● DIRECTIONS:
Make an exact copy of each entry, leaving out every picture.

● THE RECORDS:
· · · · · · ·
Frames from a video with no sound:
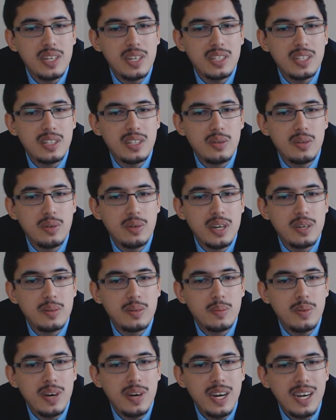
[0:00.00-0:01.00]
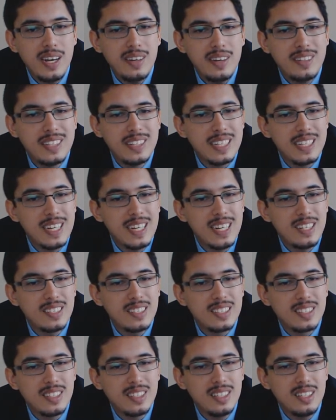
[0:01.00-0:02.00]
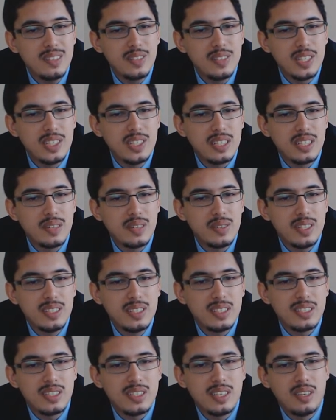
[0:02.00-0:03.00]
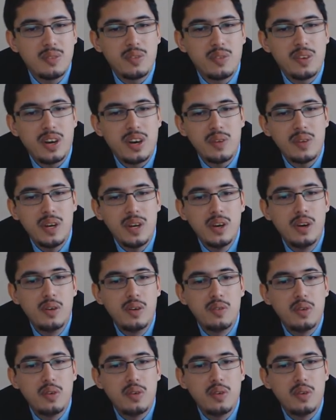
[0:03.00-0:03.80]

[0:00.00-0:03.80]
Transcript: Pagenaud went round the outside of Hinchcliffe into turn 5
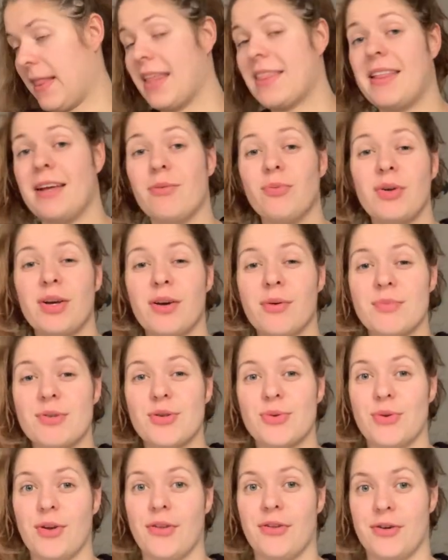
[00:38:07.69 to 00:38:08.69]
Then we come to
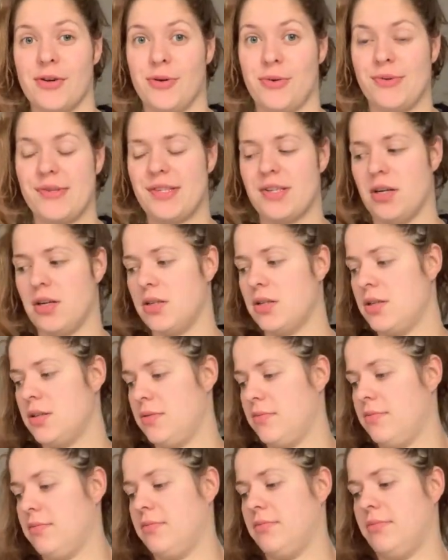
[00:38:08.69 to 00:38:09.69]
another new start.
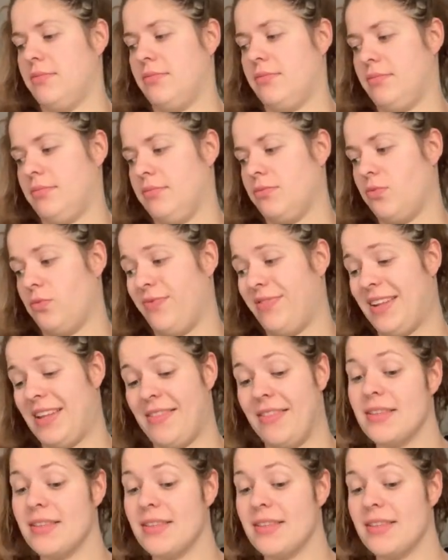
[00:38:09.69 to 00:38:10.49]
And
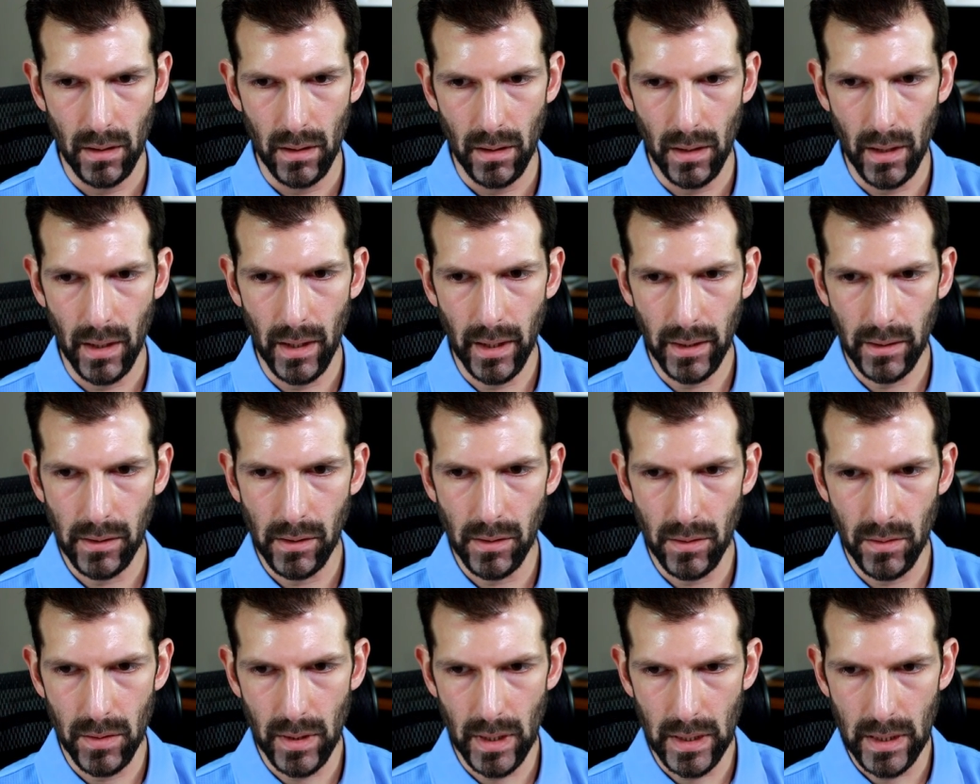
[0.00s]
I like to
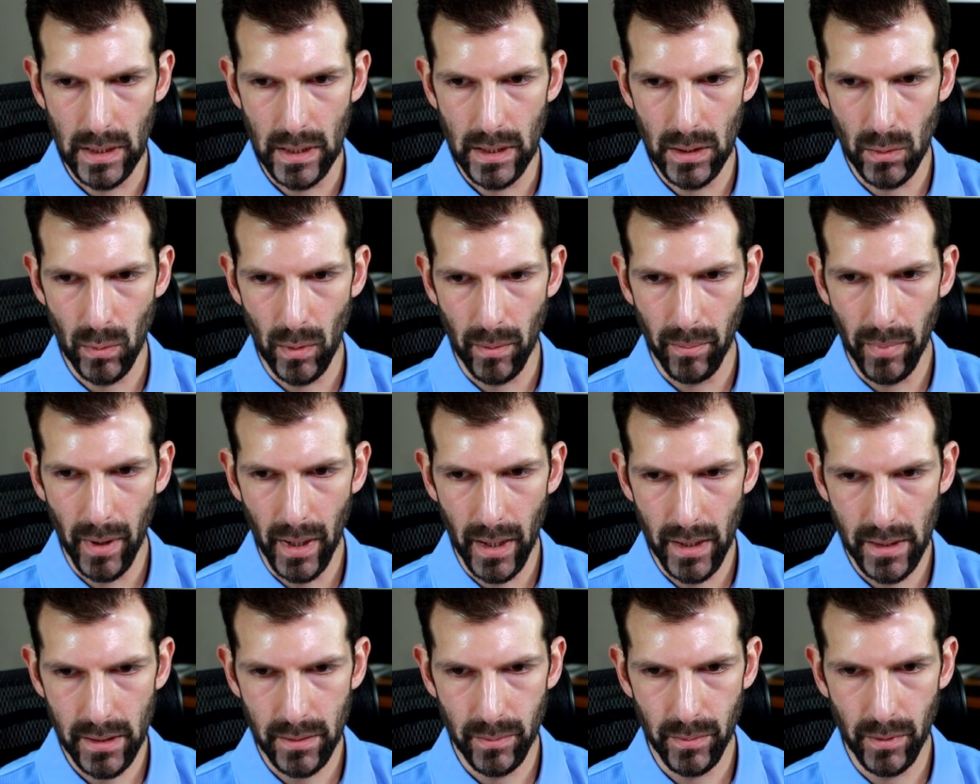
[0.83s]
use IDs where
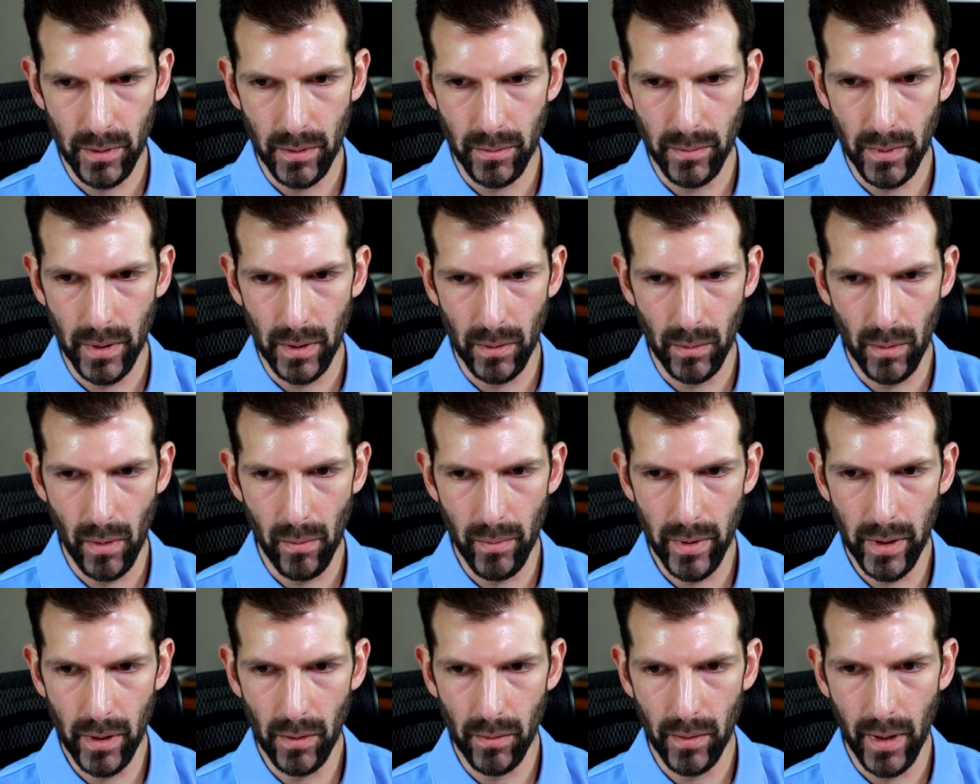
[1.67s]
possible, but when
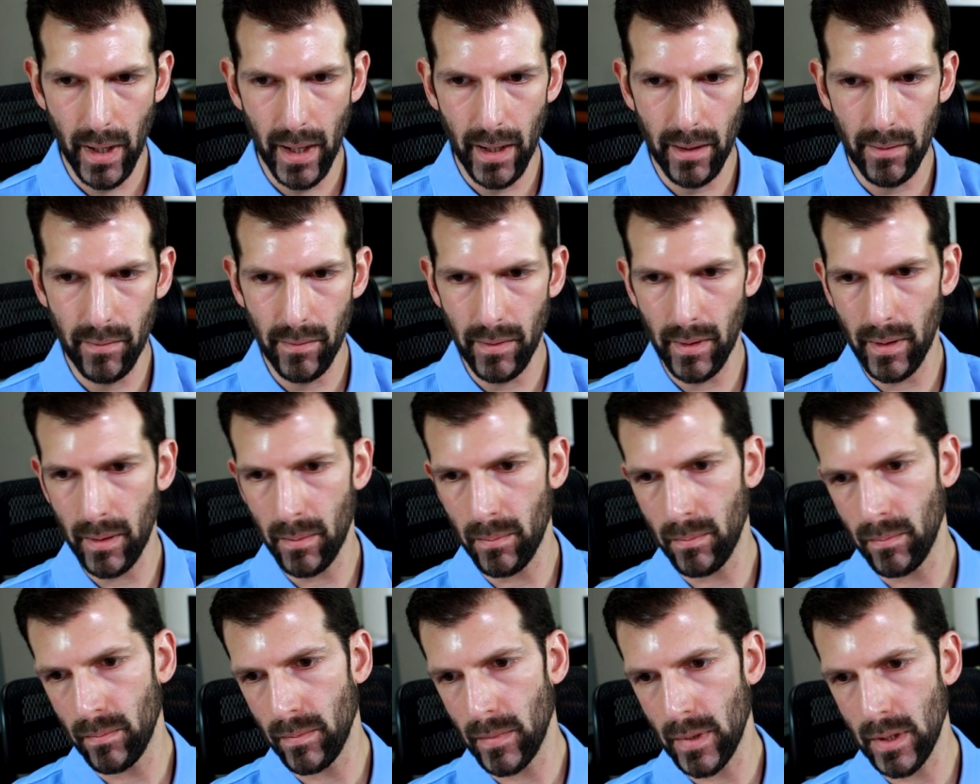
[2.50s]
we don't have
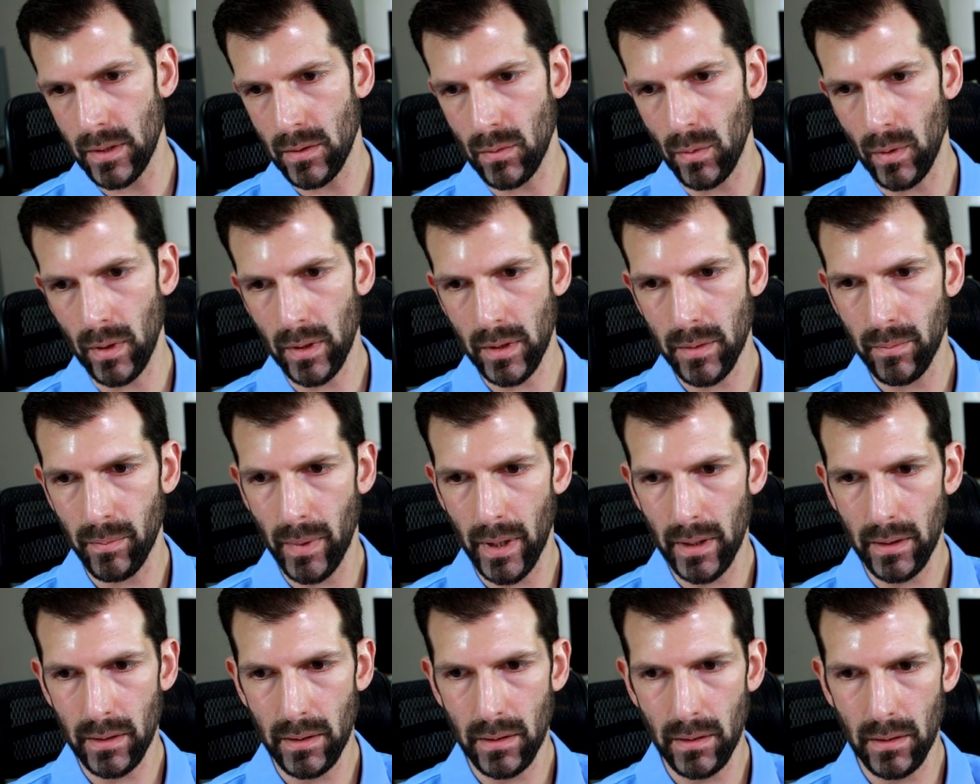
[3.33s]
them, this works
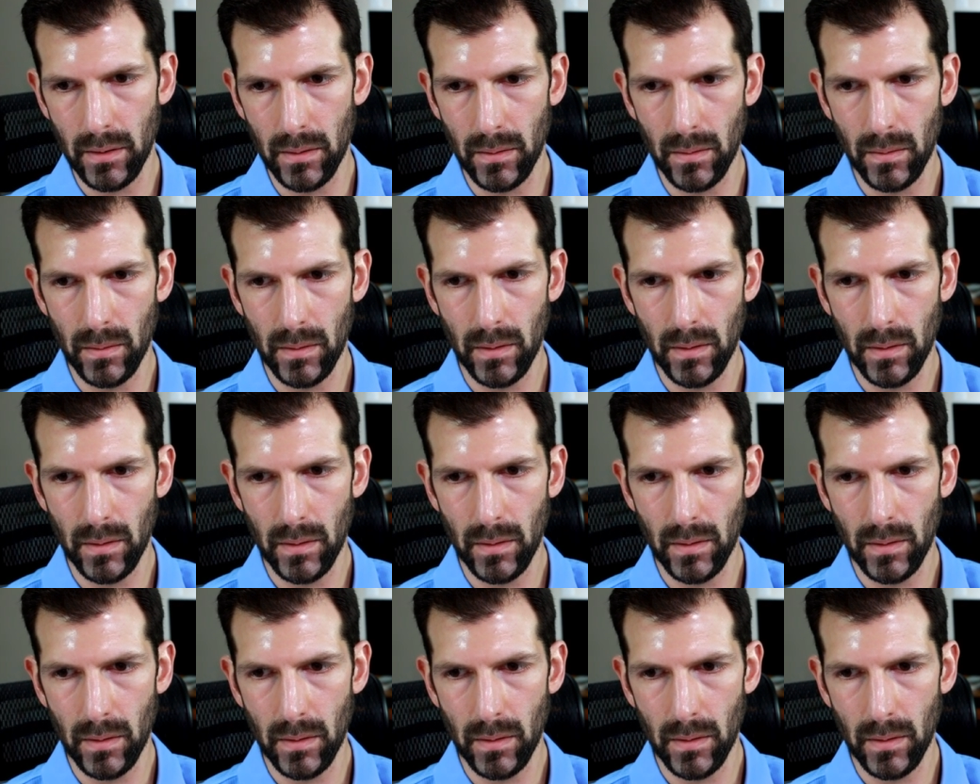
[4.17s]
best too.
· · · · · · ·
● TASK ANSWER:
Frames from a video with no sound:
[0:00.00-0:01.00]
[0:01.00-0:02.00]
[0:02.00-0:03.00]
[0:03.00-0:03.80]

[0:00.00-0:03.80]
Transcript: Pagenaud went round the outside of Hinchcliffe into turn 5
[00:38:07.69 to 00:38:08.69]
Then we come to
[00:38:08.69 to 00:38:09.69]
another new start.
[00:38:09.69 to 00:38:10.49]
And
[0.00s]
I like to
[0.83s]
use IDs where
[1.67s]
possible, but when
[2.50s]
we don't have
[3.33s]
them, this works
[4.17s]
best too.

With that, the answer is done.